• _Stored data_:
/---

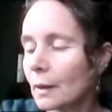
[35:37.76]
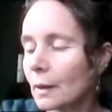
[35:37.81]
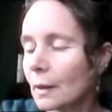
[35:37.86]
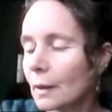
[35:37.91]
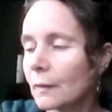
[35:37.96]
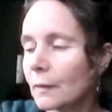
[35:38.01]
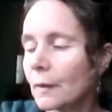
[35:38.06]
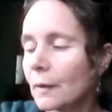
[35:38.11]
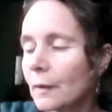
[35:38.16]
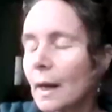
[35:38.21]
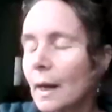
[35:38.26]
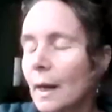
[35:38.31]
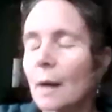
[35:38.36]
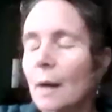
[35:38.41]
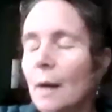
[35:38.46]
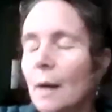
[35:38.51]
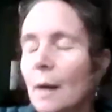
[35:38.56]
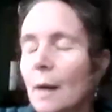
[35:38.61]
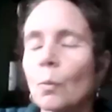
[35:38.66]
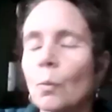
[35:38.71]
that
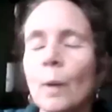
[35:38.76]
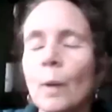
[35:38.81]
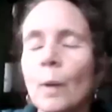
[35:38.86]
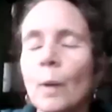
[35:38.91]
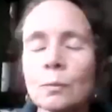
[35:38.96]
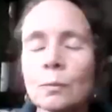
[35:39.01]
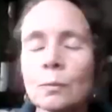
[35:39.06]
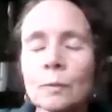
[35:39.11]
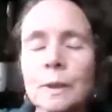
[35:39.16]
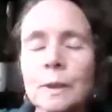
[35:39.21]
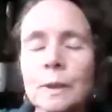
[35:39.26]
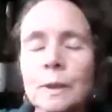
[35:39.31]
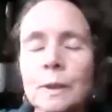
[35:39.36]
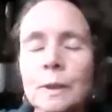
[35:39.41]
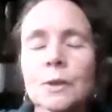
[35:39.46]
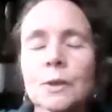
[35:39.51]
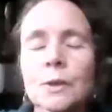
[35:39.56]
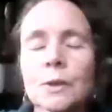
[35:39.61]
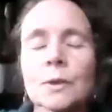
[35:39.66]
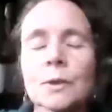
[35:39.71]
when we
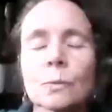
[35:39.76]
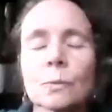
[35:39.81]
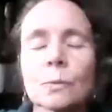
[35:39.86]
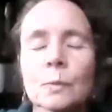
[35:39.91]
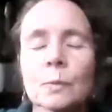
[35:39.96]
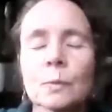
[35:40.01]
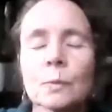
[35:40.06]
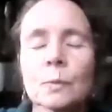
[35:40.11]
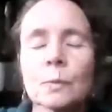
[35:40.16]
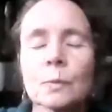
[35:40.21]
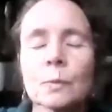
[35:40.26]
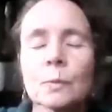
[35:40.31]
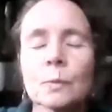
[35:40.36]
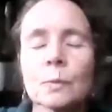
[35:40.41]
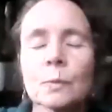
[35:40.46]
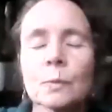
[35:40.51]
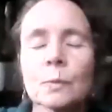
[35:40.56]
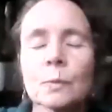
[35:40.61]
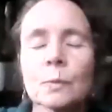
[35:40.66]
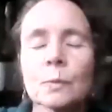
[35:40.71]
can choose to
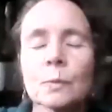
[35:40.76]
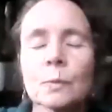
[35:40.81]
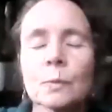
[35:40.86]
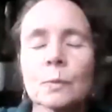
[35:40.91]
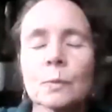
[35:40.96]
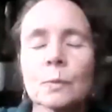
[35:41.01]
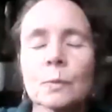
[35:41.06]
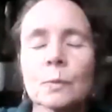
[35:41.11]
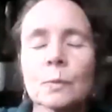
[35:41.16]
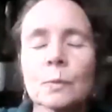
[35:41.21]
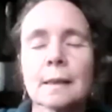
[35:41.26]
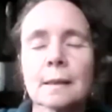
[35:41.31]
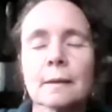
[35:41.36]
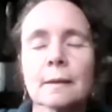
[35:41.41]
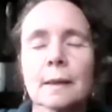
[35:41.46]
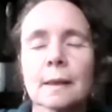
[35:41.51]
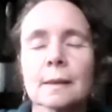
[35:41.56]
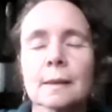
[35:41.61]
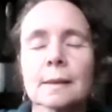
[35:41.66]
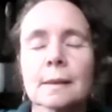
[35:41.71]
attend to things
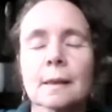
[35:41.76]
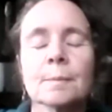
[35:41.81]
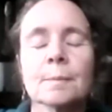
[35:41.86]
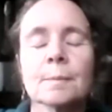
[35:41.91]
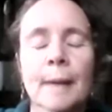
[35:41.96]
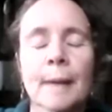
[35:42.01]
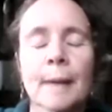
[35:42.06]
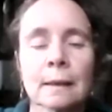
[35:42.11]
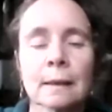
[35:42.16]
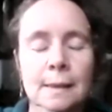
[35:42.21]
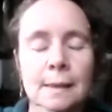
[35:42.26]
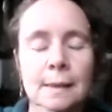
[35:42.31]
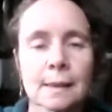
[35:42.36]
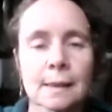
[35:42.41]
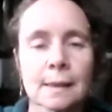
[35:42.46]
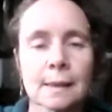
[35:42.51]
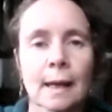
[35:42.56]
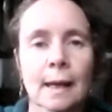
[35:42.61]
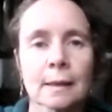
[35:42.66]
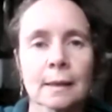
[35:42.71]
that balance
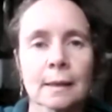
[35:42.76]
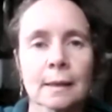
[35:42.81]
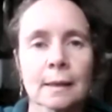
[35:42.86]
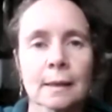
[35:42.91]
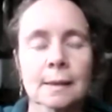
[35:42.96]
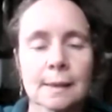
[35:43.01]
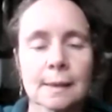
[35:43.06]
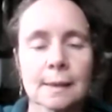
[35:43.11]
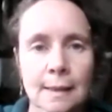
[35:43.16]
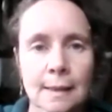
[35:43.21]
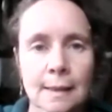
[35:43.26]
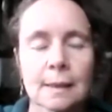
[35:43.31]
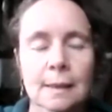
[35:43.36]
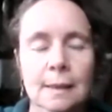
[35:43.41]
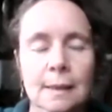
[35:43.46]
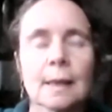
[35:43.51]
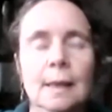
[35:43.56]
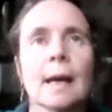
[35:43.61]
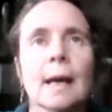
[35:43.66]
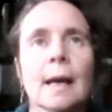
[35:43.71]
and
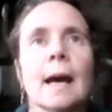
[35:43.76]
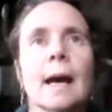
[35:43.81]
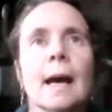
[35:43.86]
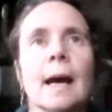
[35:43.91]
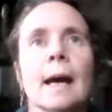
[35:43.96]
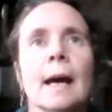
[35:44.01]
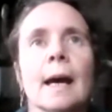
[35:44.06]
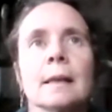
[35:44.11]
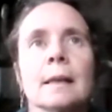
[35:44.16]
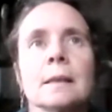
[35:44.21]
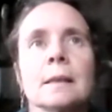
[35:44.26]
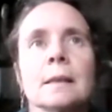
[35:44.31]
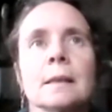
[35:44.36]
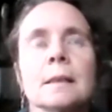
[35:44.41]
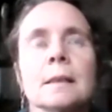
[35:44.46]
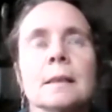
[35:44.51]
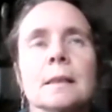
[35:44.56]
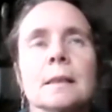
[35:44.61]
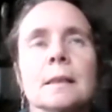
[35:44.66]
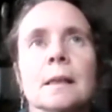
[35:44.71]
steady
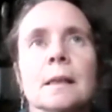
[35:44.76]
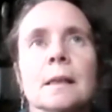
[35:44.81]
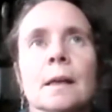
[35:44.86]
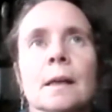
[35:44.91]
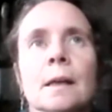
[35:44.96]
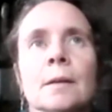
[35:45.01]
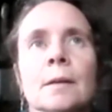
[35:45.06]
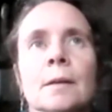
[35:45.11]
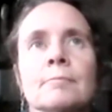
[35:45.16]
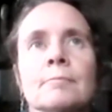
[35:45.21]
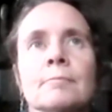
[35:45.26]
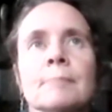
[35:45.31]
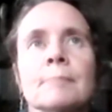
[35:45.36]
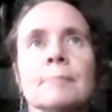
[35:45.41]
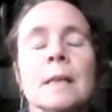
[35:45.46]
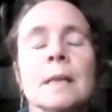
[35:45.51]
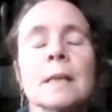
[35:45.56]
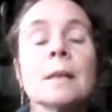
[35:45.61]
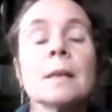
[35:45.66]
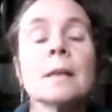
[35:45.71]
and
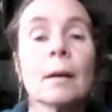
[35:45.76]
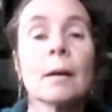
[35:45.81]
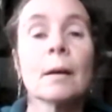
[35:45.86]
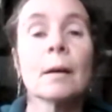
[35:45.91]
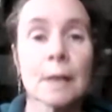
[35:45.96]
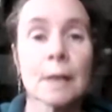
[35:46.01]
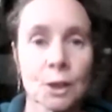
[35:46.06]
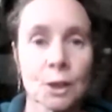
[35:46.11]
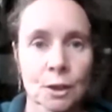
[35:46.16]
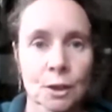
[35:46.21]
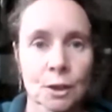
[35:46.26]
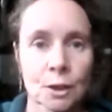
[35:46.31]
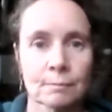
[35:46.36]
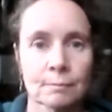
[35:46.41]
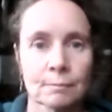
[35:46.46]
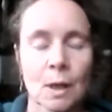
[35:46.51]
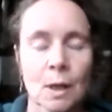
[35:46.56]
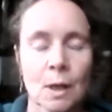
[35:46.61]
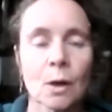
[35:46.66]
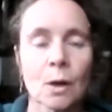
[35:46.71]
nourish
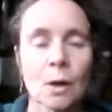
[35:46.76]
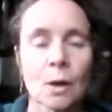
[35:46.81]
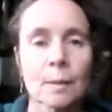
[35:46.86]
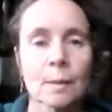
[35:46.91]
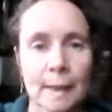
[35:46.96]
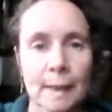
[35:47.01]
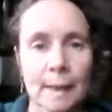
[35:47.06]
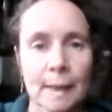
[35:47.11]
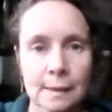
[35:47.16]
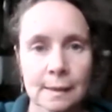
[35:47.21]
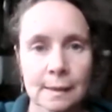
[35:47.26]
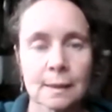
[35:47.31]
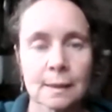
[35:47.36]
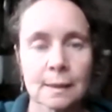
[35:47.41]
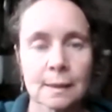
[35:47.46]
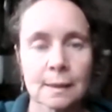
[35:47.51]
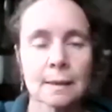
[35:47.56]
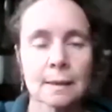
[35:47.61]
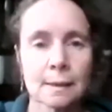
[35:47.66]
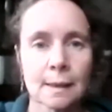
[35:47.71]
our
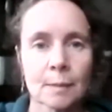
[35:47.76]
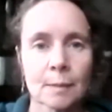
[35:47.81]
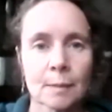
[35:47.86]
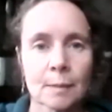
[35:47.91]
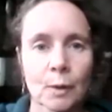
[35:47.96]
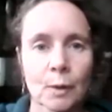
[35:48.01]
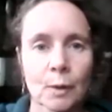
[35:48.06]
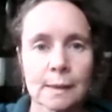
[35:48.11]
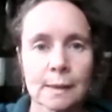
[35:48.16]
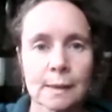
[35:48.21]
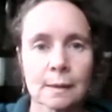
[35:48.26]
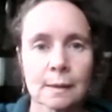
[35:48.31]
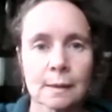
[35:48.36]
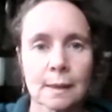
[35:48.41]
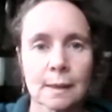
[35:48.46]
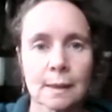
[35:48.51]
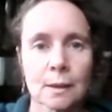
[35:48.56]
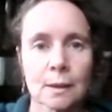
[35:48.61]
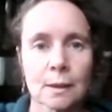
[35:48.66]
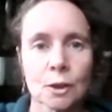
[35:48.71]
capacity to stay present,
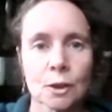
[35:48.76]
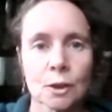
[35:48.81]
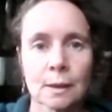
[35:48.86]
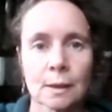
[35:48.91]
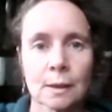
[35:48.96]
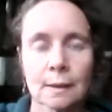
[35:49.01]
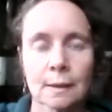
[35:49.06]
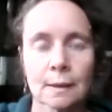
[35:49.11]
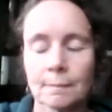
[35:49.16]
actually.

\---

• _Your assignment_:
Copy out all the data without changing anything, and drop the pictures.

• _Answer below_:
[35:37.76]
[35:37.81]
[35:37.86]
[35:37.91]
[35:37.96]
[35:38.01]
[35:38.06]
[35:38.11]
[35:38.16]
[35:38.21]
[35:38.26]
[35:38.31]
[35:38.36]
[35:38.41]
[35:38.46]
[35:38.51]
[35:38.56]
[35:38.61]
[35:38.66]
[35:38.71]
that
[35:38.76]
[35:38.81]
[35:38.86]
[35:38.91]
[35:38.96]
[35:39.01]
[35:39.06]
[35:39.11]
[35:39.16]
[35:39.21]
[35:39.26]
[35:39.31]
[35:39.36]
[35:39.41]
[35:39.46]
[35:39.51]
[35:39.56]
[35:39.61]
[35:39.66]
[35:39.71]
when we
[35:39.76]
[35:39.81]
[35:39.86]
[35:39.91]
[35:39.96]
[35:40.01]
[35:40.06]
[35:40.11]
[35:40.16]
[35:40.21]
[35:40.26]
[35:40.31]
[35:40.36]
[35:40.41]
[35:40.46]
[35:40.51]
[35:40.56]
[35:40.61]
[35:40.66]
[35:40.71]
can choose to
[35:40.76]
[35:40.81]
[35:40.86]
[35:40.91]
[35:40.96]
[35:41.01]
[35:41.06]
[35:41.11]
[35:41.16]
[35:41.21]
[35:41.26]
[35:41.31]
[35:41.36]
[35:41.41]
[35:41.46]
[35:41.51]
[35:41.56]
[35:41.61]
[35:41.66]
[35:41.71]
attend to things
[35:41.76]
[35:41.81]
[35:41.86]
[35:41.91]
[35:41.96]
[35:42.01]
[35:42.06]
[35:42.11]
[35:42.16]
[35:42.21]
[35:42.26]
[35:42.31]
[35:42.36]
[35:42.41]
[35:42.46]
[35:42.51]
[35:42.56]
[35:42.61]
[35:42.66]
[35:42.71]
that balance
[35:42.76]
[35:42.81]
[35:42.86]
[35:42.91]
[35:42.96]
[35:43.01]
[35:43.06]
[35:43.11]
[35:43.16]
[35:43.21]
[35:43.26]
[35:43.31]
[35:43.36]
[35:43.41]
[35:43.46]
[35:43.51]
[35:43.56]
[35:43.61]
[35:43.66]
[35:43.71]
and
[35:43.76]
[35:43.81]
[35:43.86]
[35:43.91]
[35:43.96]
[35:44.01]
[35:44.06]
[35:44.11]
[35:44.16]
[35:44.21]
[35:44.26]
[35:44.31]
[35:44.36]
[35:44.41]
[35:44.46]
[35:44.51]
[35:44.56]
[35:44.61]
[35:44.66]
[35:44.71]
steady
[35:44.76]
[35:44.81]
[35:44.86]
[35:44.91]
[35:44.96]
[35:45.01]
[35:45.06]
[35:45.11]
[35:45.16]
[35:45.21]
[35:45.26]
[35:45.31]
[35:45.36]
[35:45.41]
[35:45.46]
[35:45.51]
[35:45.56]
[35:45.61]
[35:45.66]
[35:45.71]
and
[35:45.76]
[35:45.81]
[35:45.86]
[35:45.91]
[35:45.96]
[35:46.01]
[35:46.06]
[35:46.11]
[35:46.16]
[35:46.21]
[35:46.26]
[35:46.31]
[35:46.36]
[35:46.41]
[35:46.46]
[35:46.51]
[35:46.56]
[35:46.61]
[35:46.66]
[35:46.71]
nourish
[35:46.76]
[35:46.81]
[35:46.86]
[35:46.91]
[35:46.96]
[35:47.01]
[35:47.06]
[35:47.11]
[35:47.16]
[35:47.21]
[35:47.26]
[35:47.31]
[35:47.36]
[35:47.41]
[35:47.46]
[35:47.51]
[35:47.56]
[35:47.61]
[35:47.66]
[35:47.71]
our
[35:47.76]
[35:47.81]
[35:47.86]
[35:47.91]
[35:47.96]
[35:48.01]
[35:48.06]
[35:48.11]
[35:48.16]
[35:48.21]
[35:48.26]
[35:48.31]
[35:48.36]
[35:48.41]
[35:48.46]
[35:48.51]
[35:48.56]
[35:48.61]
[35:48.66]
[35:48.71]
capacity to stay present,
[35:48.76]
[35:48.81]
[35:48.86]
[35:48.91]
[35:48.96]
[35:49.01]
[35:49.06]
[35:49.11]
[35:49.16]
actually.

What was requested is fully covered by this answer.